I have realized, however, that there are things that one cannot take for granted.
I am an Adjunct Professor and I am subject to the rules and regulations that affect Adjuncts and Full Professors. If, for example, the Full Professor does not have enough classes, he/she has the right to take my class. I get that. I respect that. Do I think that there are many things within that system that could be more equitable? Yes. However, this is the current law.
I can go through the full time before the class from saying I want to teach the class, jumping through all of forms and academic hoops that that entails, and reach the point of being several days before the new semester and lose my class. It has happened more than once. I get that, but I don’t understand how the online website I have prepared for my class is the only one and thus is ‘given to the full professor.’ My assumption was that the full professor was getting a new ‘shell,’ as they call it. That assumption is wrong as I found out several years ago. Last spring, I was informed that I had lost my class on the Thursday before the Monday class was to start. The minute I got off the phone, as I was removing (although no one ever told me that I needed to) my materials, I was shut out of the website. I needed much more time.
I was frantic.
I made phone calls and managed to take care of the situation.
After talking to the President of the Adjunct Faculty Union, I found out that she had no idea that full Professors were just taking the shell that was already prepared (if the Adjunct was as crazy as I am about being prepared).
I seriously wonder who many Adjuncts have lost professional materials and resources through this illogical process.
So this time I did all of my prep and although I am unfamiliar with the new version of the online D2L website that is my platform, I am waiting until the last minute because I don’t want to risk my materials being viewed and used by my colleagues.

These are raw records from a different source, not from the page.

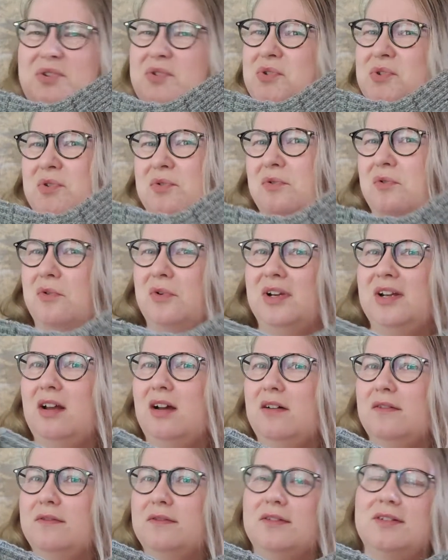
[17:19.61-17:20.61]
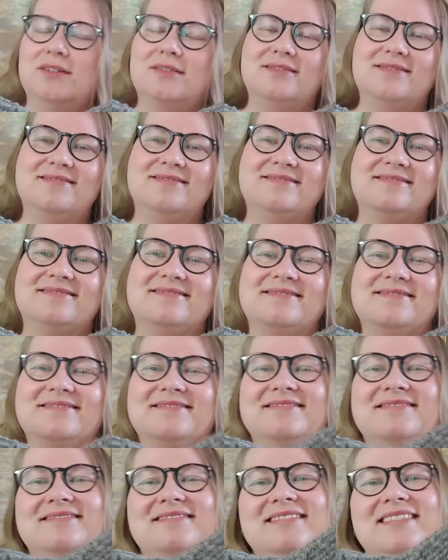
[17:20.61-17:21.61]
strong enough
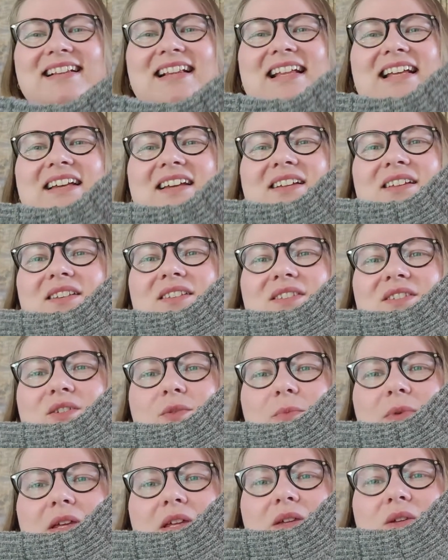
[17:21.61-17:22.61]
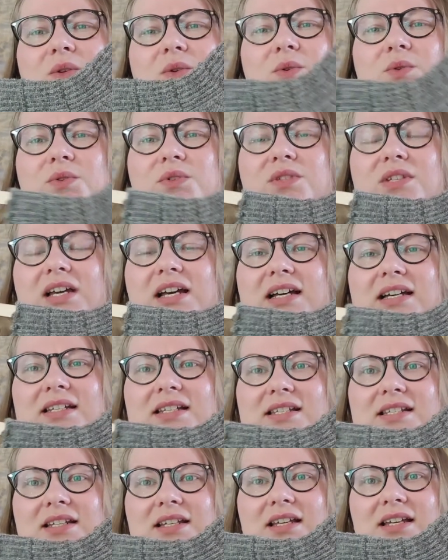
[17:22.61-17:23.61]
to be used
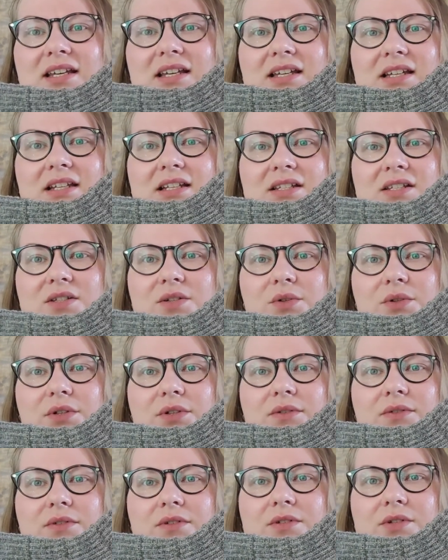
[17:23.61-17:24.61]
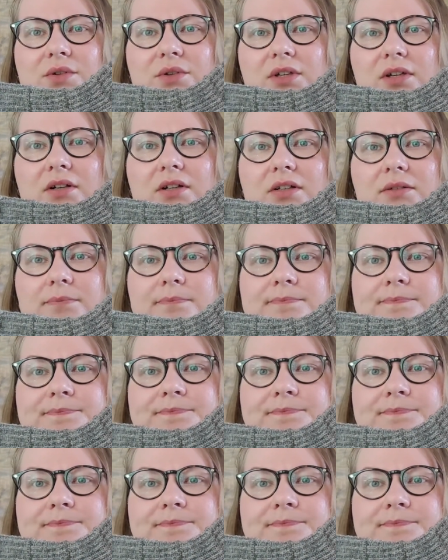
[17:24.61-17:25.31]
as a sock yarn.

I need to mention here that ‘sharing,’ as I was used to as a commonality in the high school, is a touchy subject and not regular practice.
My department chair has shared with me when I was originally setting up and I got great ideas from a wonderful online Spanish Adjunct. That is what sharing is on the college level.

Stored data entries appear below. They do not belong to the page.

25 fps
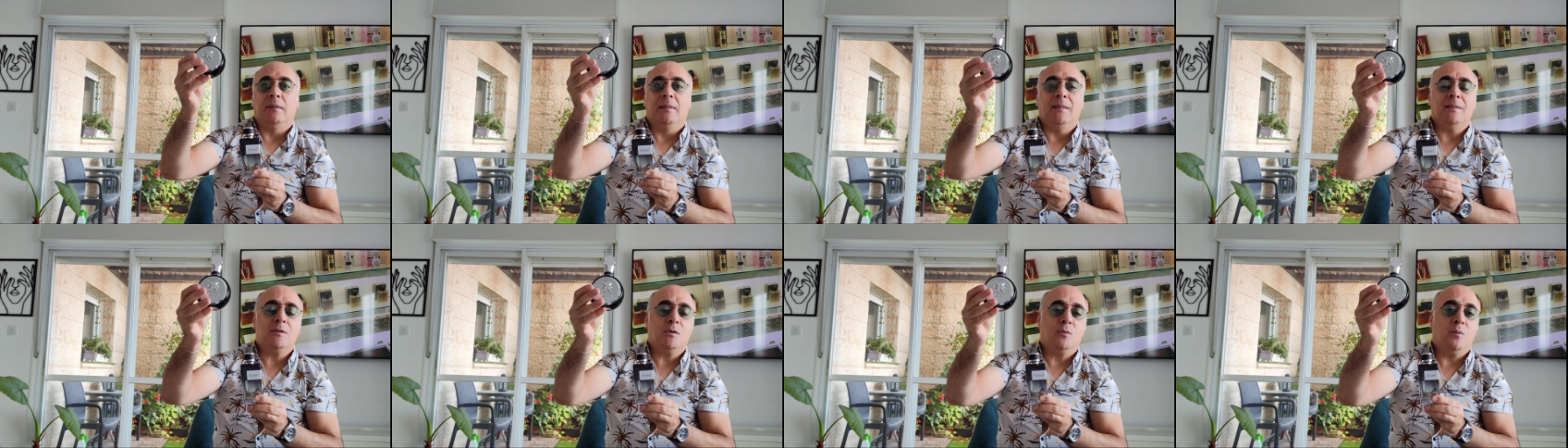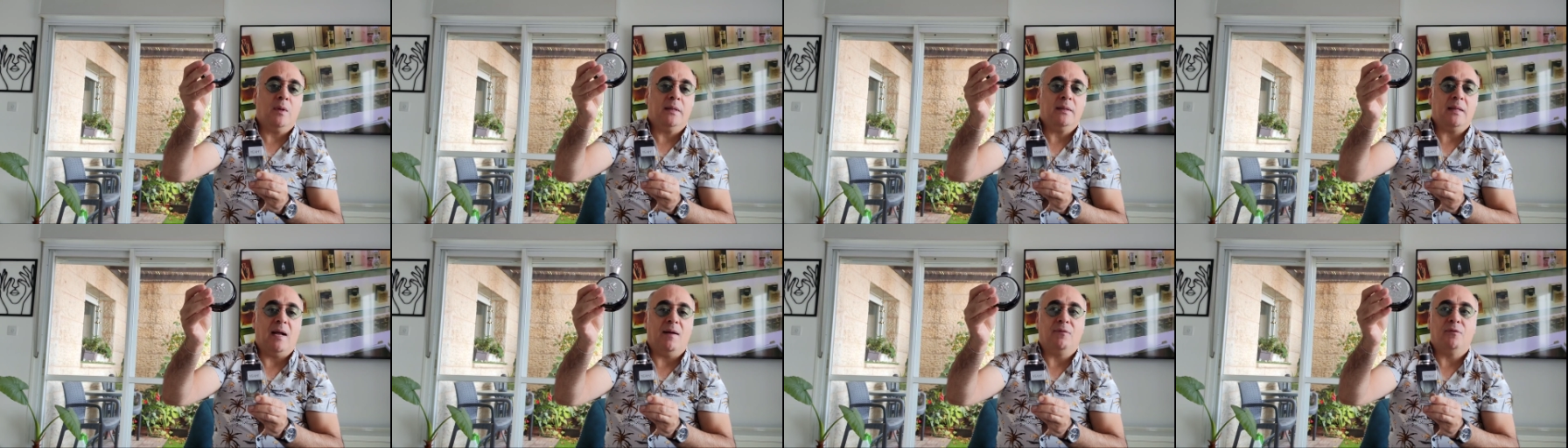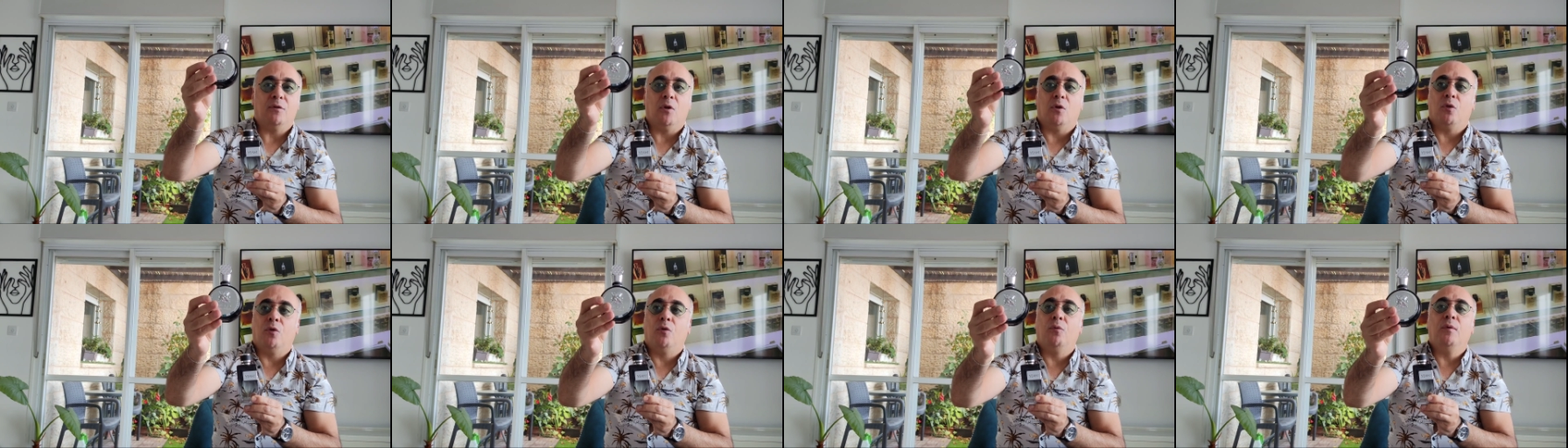This one,
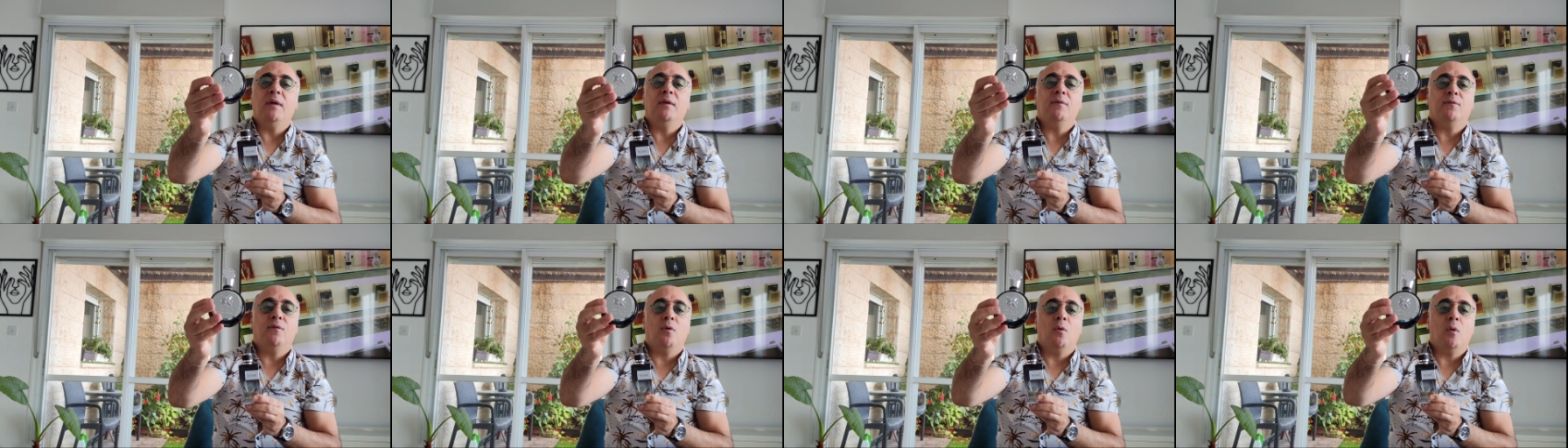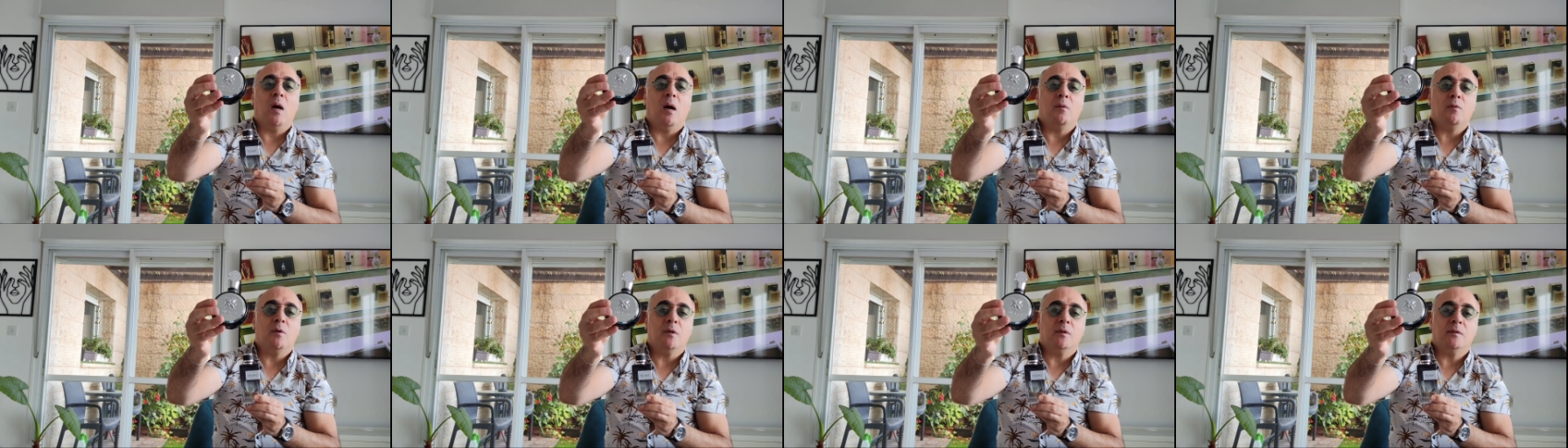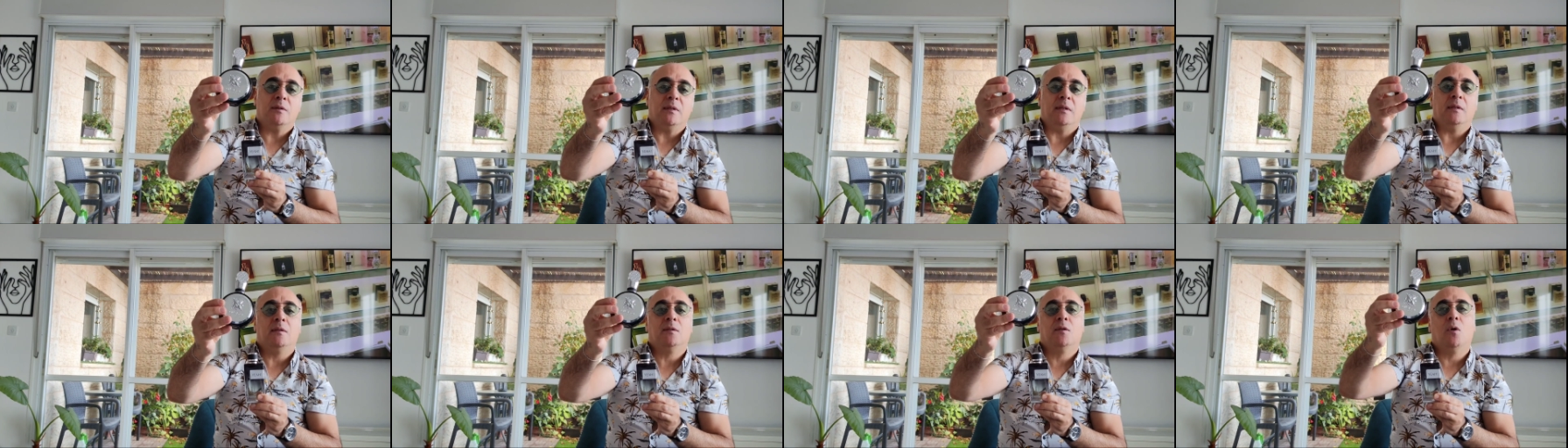after 3-4
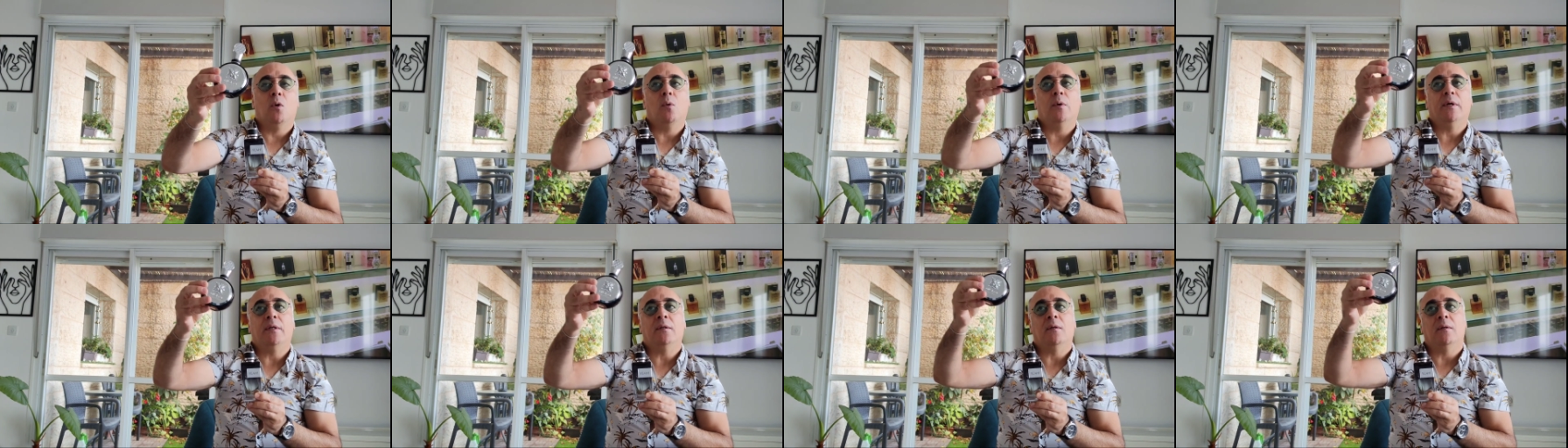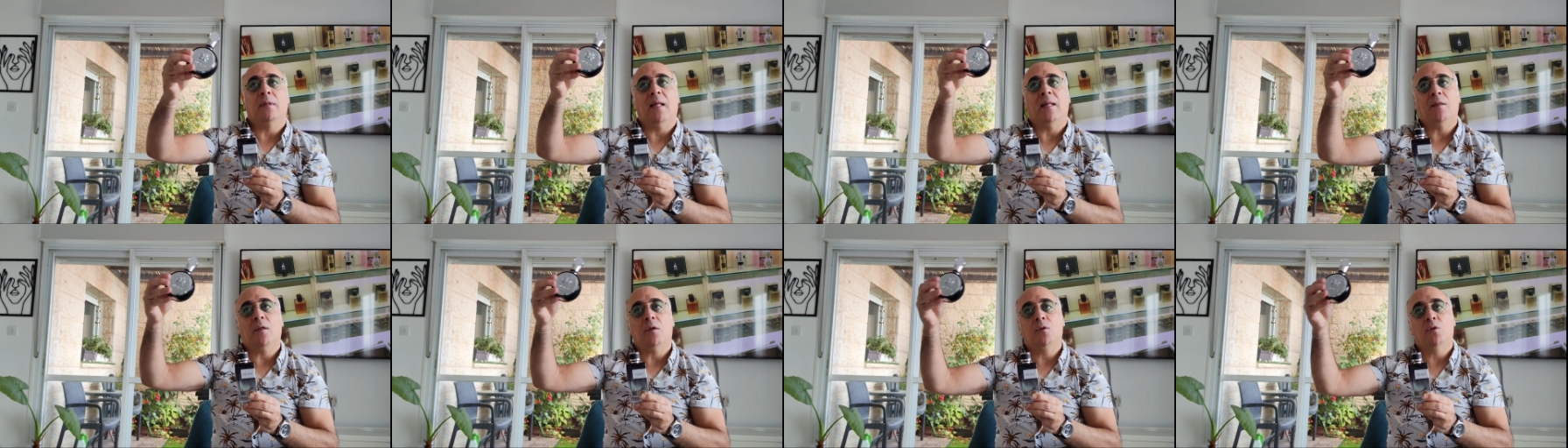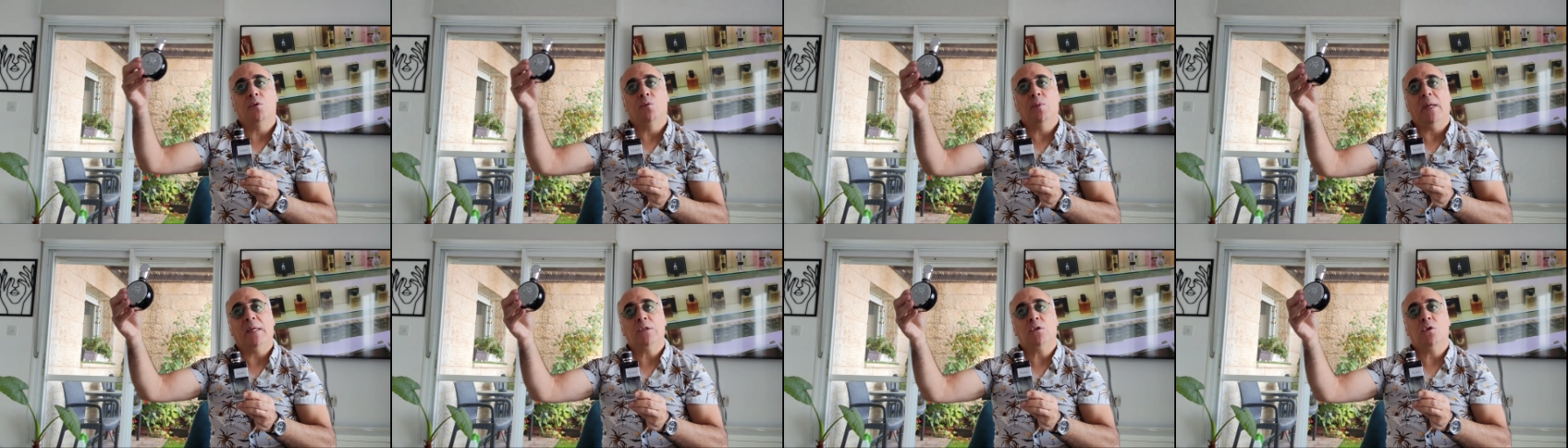hours, it's going in another
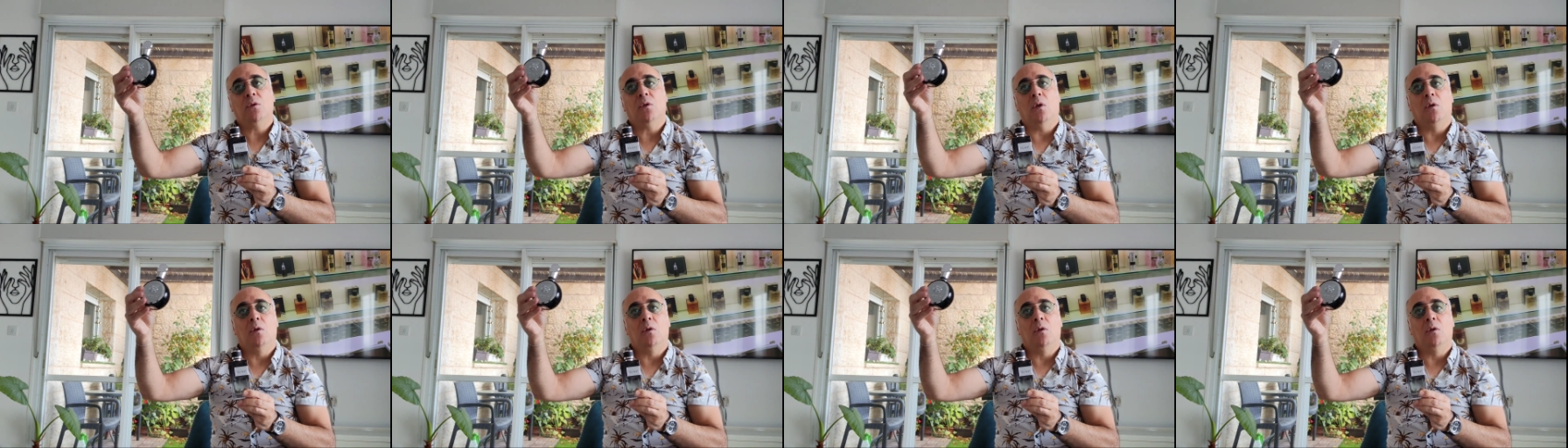direction,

It occurred to me that if somehow we could get more collegiality and sharing, we could resist ‘reinventing the wheel’ and we would also avoid the issue that I have had with holding back my preparation.
So, although it is hard for me to not set up, I am not happy as to what the effect is on my potential students. I am instead waiting.

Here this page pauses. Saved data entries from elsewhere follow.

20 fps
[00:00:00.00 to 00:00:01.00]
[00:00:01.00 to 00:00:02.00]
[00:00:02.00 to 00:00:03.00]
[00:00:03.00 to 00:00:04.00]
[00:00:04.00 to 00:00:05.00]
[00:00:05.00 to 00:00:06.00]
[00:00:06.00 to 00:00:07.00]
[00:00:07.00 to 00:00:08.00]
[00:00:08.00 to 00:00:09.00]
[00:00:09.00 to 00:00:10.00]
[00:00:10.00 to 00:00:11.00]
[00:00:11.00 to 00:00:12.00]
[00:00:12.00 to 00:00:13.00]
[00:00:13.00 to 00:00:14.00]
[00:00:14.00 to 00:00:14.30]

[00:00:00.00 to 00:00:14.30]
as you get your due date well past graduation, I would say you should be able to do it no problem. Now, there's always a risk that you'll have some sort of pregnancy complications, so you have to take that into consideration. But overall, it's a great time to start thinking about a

I have contacted my students and been in touch with prospective students, sharing my syllabus and information, but I haven’t told them that I may lose the class. This is the first time that I have had a ‘heads up’ that my colleague’s enrollment is low and that my class may be snatched up
It is Wednesday and class is to begin next Monday. I have six students. Ten is a full class but I more often than not teach with even one student. Pay is adjusted for the fewer students.I am not optimistic. We shall see.
Who wins in this situation? It is neither the students (who should always be the benefactors) nor the Adjuncts.